_Your objective_. Could you please reproduce the entries exactly, leaving out any pictures?

Exercise material START

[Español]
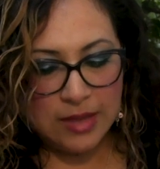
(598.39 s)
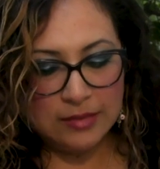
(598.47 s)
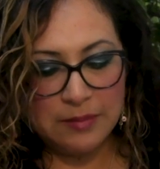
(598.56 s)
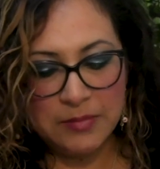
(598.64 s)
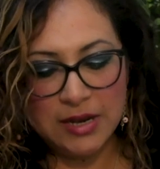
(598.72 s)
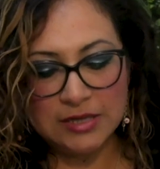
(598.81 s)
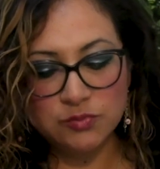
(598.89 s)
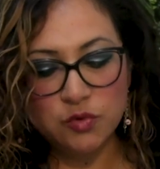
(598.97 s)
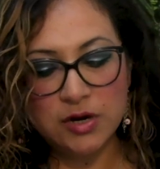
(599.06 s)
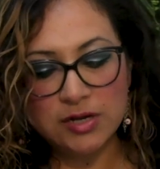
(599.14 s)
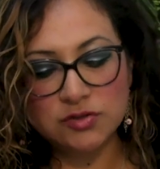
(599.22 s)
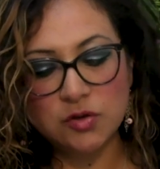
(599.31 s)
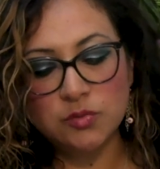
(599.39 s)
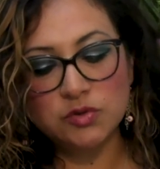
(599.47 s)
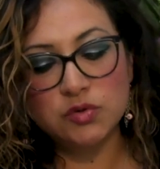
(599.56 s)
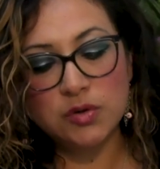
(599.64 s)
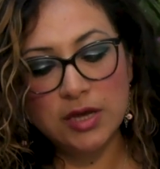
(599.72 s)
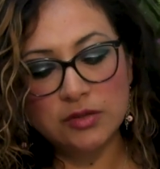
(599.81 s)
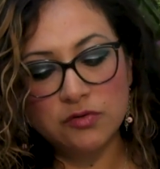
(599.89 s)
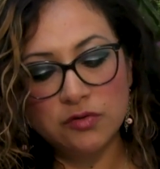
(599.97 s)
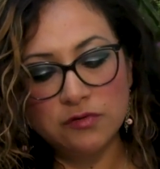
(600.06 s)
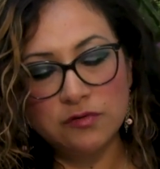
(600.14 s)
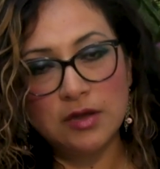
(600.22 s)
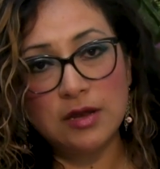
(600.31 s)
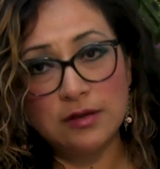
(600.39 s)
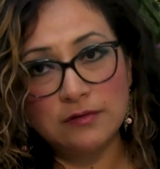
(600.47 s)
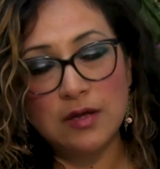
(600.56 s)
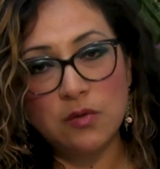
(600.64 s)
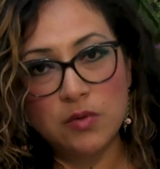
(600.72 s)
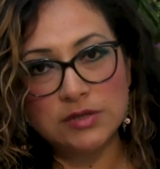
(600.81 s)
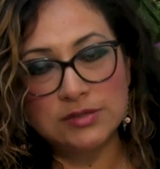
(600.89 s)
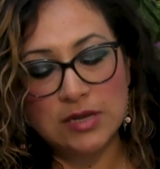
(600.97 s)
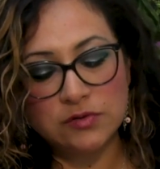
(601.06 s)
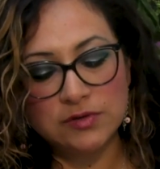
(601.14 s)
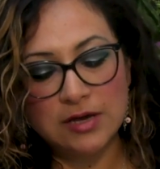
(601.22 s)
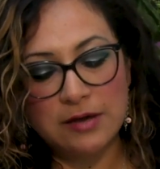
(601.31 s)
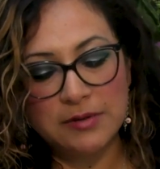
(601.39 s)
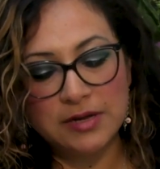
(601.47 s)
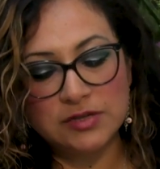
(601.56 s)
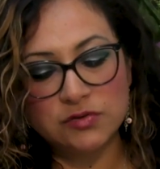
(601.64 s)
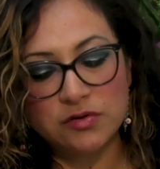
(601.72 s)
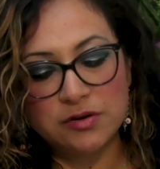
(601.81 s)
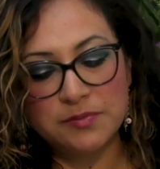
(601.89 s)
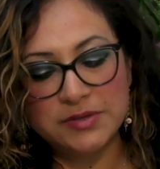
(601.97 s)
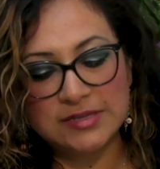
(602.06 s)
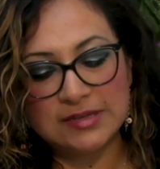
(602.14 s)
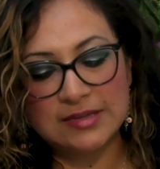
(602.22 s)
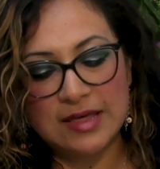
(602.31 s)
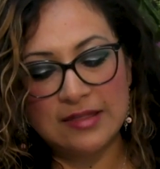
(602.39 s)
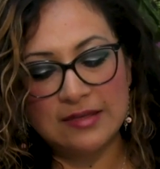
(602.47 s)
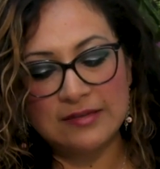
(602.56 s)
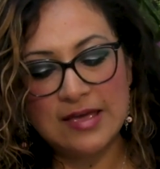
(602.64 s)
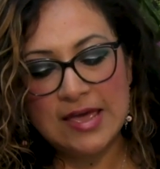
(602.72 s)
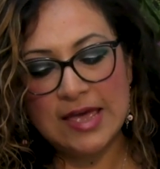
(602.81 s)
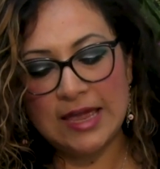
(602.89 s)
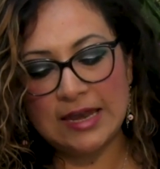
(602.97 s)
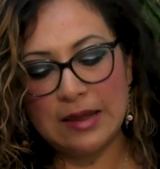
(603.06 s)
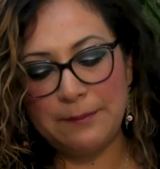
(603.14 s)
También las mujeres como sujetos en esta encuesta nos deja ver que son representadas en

Exercise material END

_Output below_.
[Español]
(598.39 s)
(598.47 s)
(598.56 s)
(598.64 s)
(598.72 s)
(598.81 s)
(598.89 s)
(598.97 s)
(599.06 s)
(599.14 s)
(599.22 s)
(599.31 s)
(599.39 s)
(599.47 s)
(599.56 s)
(599.64 s)
(599.72 s)
(599.81 s)
(599.89 s)
(599.97 s)
(600.06 s)
(600.14 s)
(600.22 s)
(600.31 s)
(600.39 s)
(600.47 s)
(600.56 s)
(600.64 s)
(600.72 s)
(600.81 s)
(600.89 s)
(600.97 s)
(601.06 s)
(601.14 s)
(601.22 s)
(601.31 s)
(601.39 s)
(601.47 s)
(601.56 s)
(601.64 s)
(601.72 s)
(601.81 s)
(601.89 s)
(601.97 s)
(602.06 s)
(602.14 s)
(602.22 s)
(602.31 s)
(602.39 s)
(602.47 s)
(602.56 s)
(602.64 s)
(602.72 s)
(602.81 s)
(602.89 s)
(602.97 s)
(603.06 s)
(603.14 s)
También las mujeres como sujetos en esta encuesta nos deja ver que son representadas en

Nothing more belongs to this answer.